001899 - Efficacy of Omalizumab in Isolated Angioedema as An Uncommon Phenotype of Chronic Spontaneous Urticaria (one-centre experience)

Poster abstract

Background

Chronic spontaneous urticaria (CSU) is defined by the occurrence of recurrent wheals and/or angioedema persisting for more than six weeks. Although omalizumab is an established treatment for antihistamine-refractory CSU, data on its effectiveness in patients presenting exclusively with angioedema, without wheals, remain scarce. This clinical phenotype represents a diagnostic and therapeutic challenge and is frequently underrepresented in randomized controlled trials. We would like to present effectiveness and safety of omalizumab in patients with CSU presenting as isolated angioedema.

Method

We report a case series of six patients (five females, one male) with CSU manifesting as isolated angioedema accompanied by severe pruritus. Hereditary angioedema was excluded in all patients. All individuals were unresponsive to up-dosed (fourfold) second-generation H1-antihistamines and subsequently received omalizumab as second-line therapy at a standard dose of 300 mg subcutaneously every four weeks.

Results

The mean age of patients was 42.7 ± 13.8 years, with a mean age at symptom onset of 35.8 ± 11.9 years. Allergic comorbidities were present in five patients (allergic rhinitis, allergic conjunctivitis, bronchial asthma). Other comorbidities included hypertension (n = 1), metabolic syndrome (n = 1), gastroesophageal reflux disease (n = 1), acne (n = 1), and anxiety disorder (n = 1). Laboratory abnormalities included elevated C-reactive protein (n = 2), elevated baseline tryptase (n = 1), antinuclear antibody positivity (n = 1), and selective IgG2 deficiency (n = 1).

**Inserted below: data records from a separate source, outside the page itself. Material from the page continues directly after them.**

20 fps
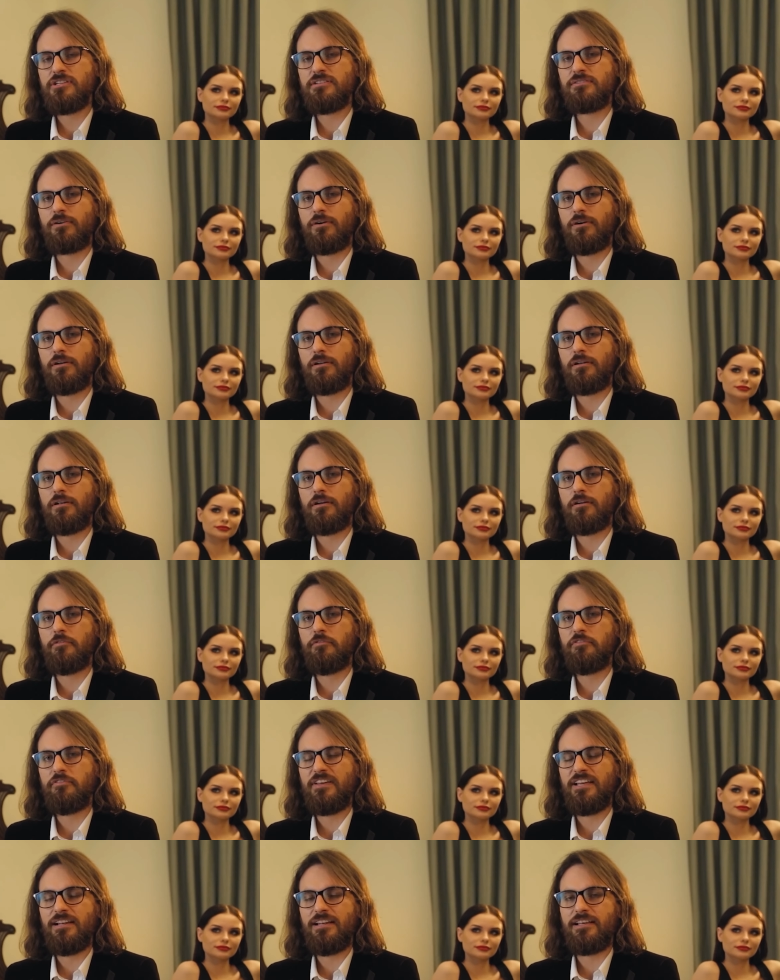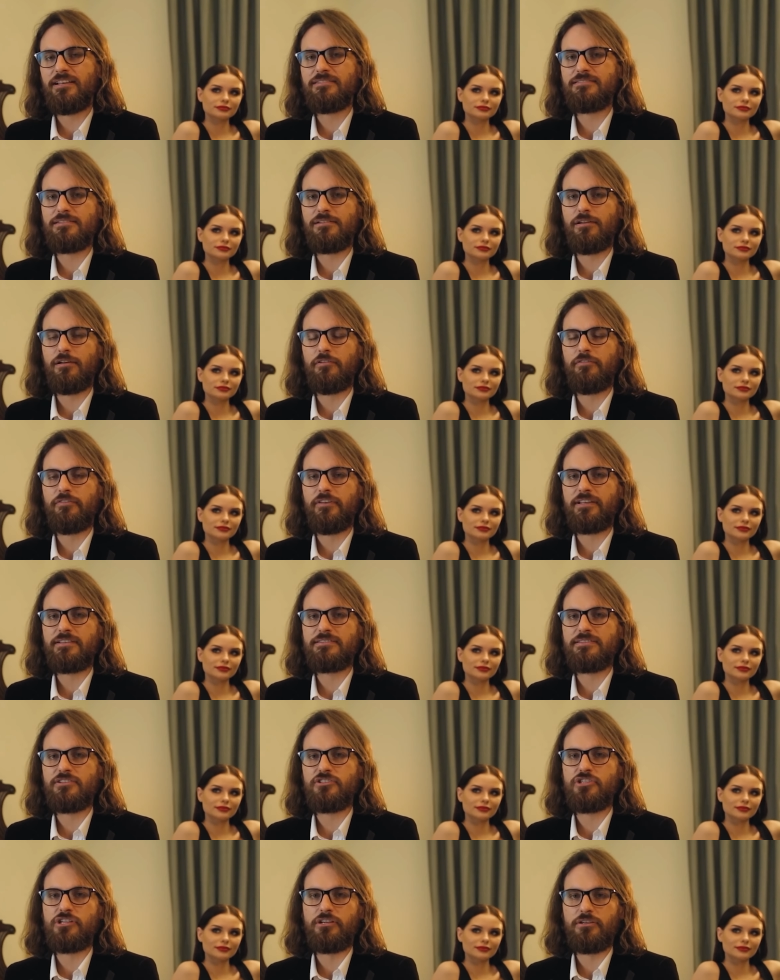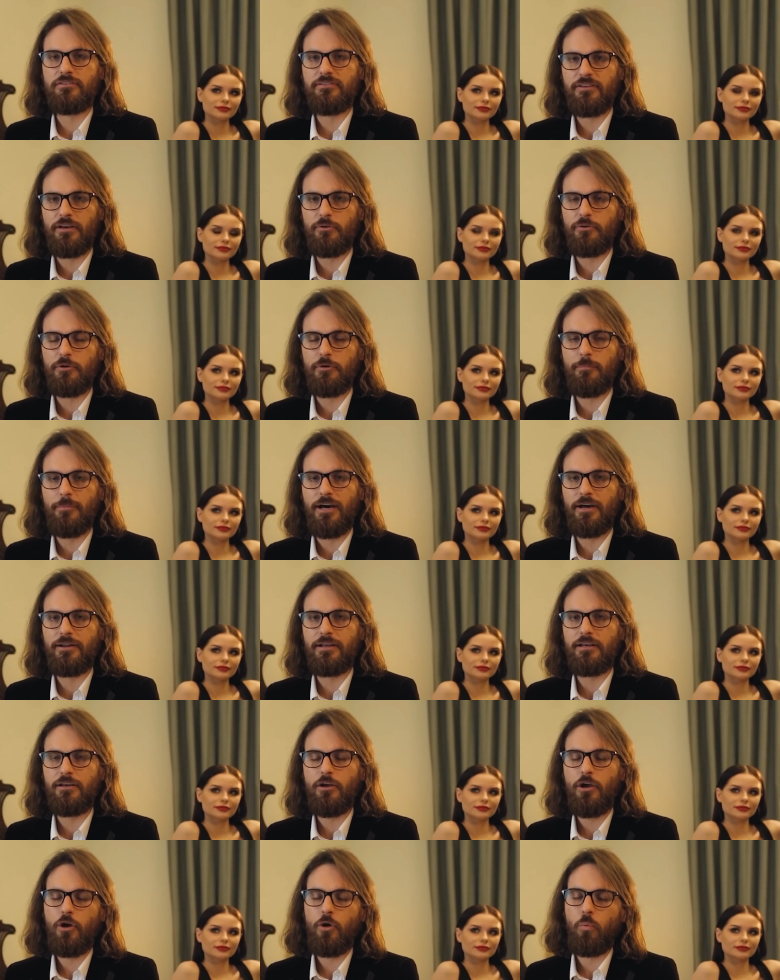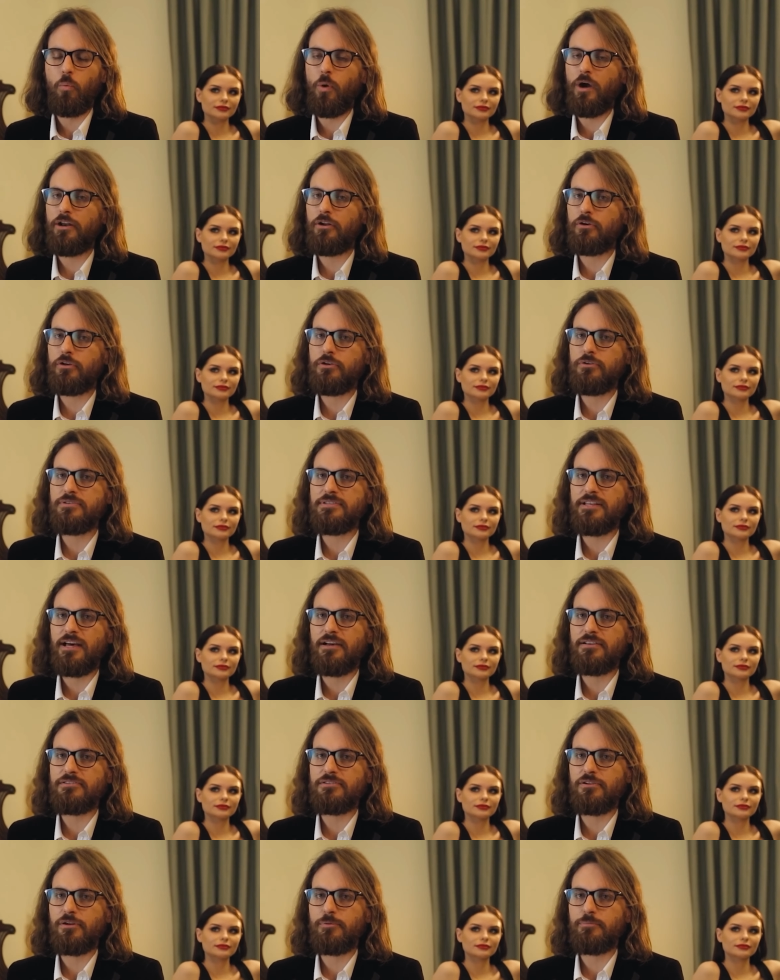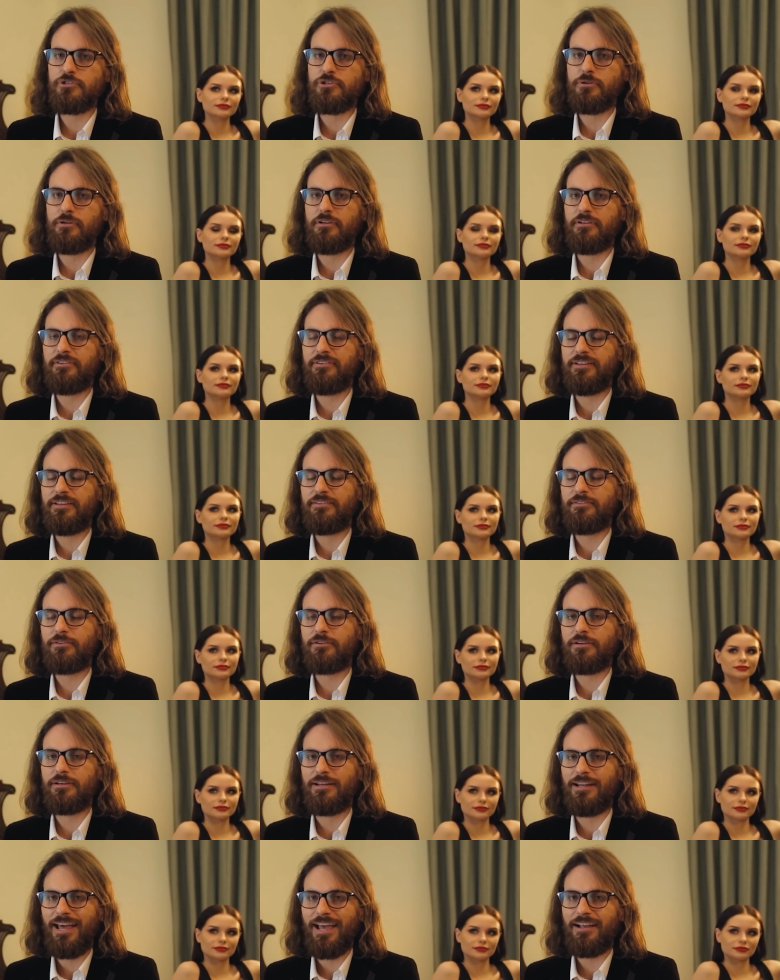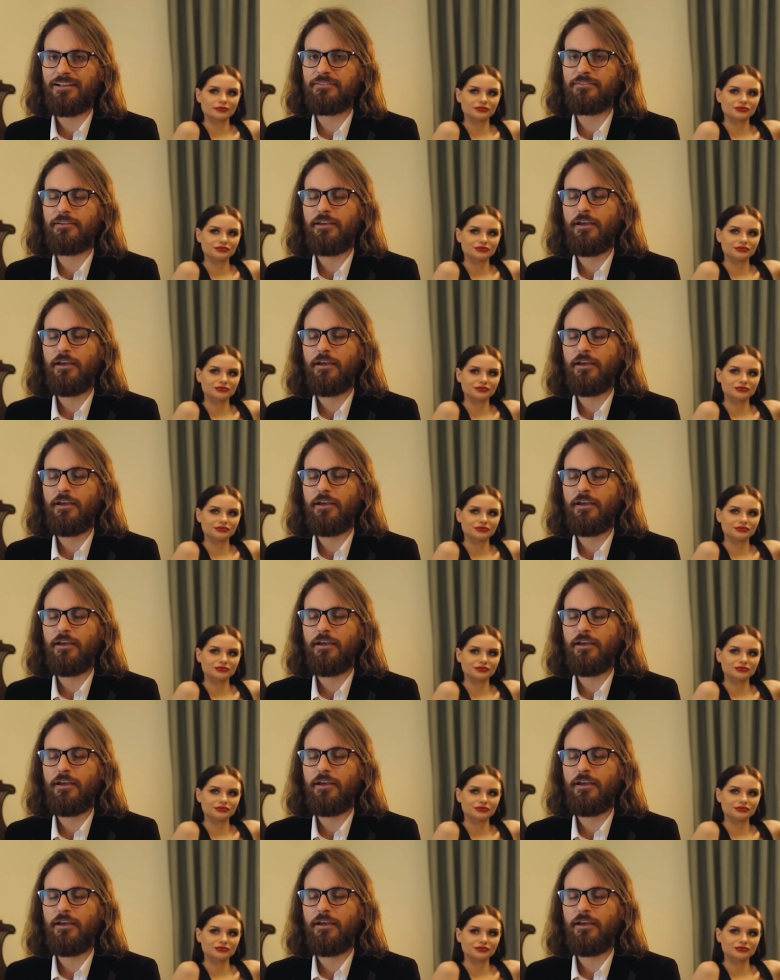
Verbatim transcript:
Speaker 1: got a lot of feelings, a lot of things that she could tell you about it. Why not use that as an opportunity to connect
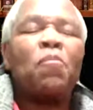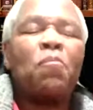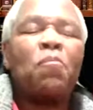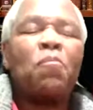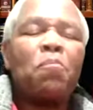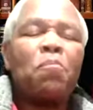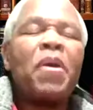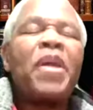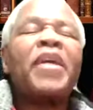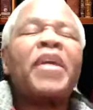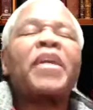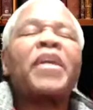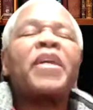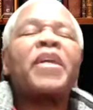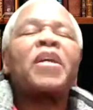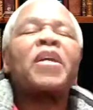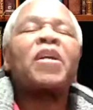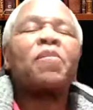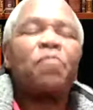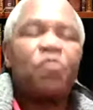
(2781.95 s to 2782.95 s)

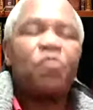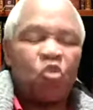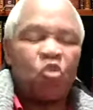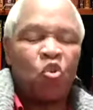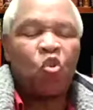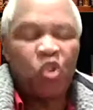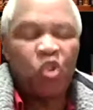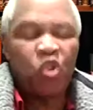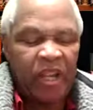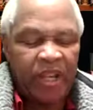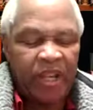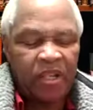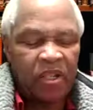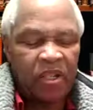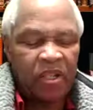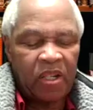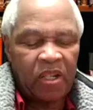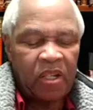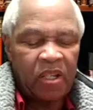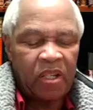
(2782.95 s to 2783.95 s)
making
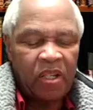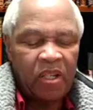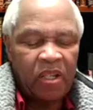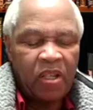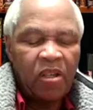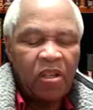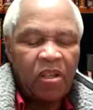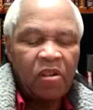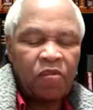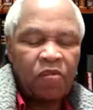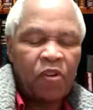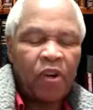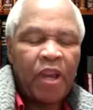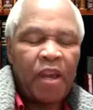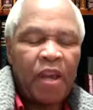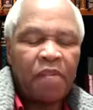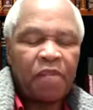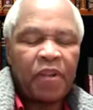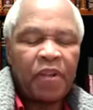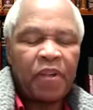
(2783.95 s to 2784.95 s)
project for
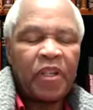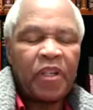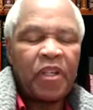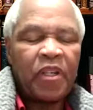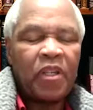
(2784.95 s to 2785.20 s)
heaven.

Following initiation of omalizumab, all patients demonstrated a marked reduction in angioedema attack frequency and pruritus, achieving complete or near-complete disease control after the first dose and complete disease control during treatment. Four patients relapsed after treatment discontinuation and required reinitiation of omalizumab. The mean number of omalizumab treatment cycles was 4.0 ± 2.7. Treatment was well tolerated, with no adverse events observed.

Conclusion

Our data highlight isolated angioedema as a clinically relevant CSU phenotype that responds rapidly and consistently to omalizumab. These findings underscore the importance of recognizing isolated angioedema as part of the CSU spectrum and support the use of anti-IgE therapy in antihistamine-refractory patients, even in the absence of wheals.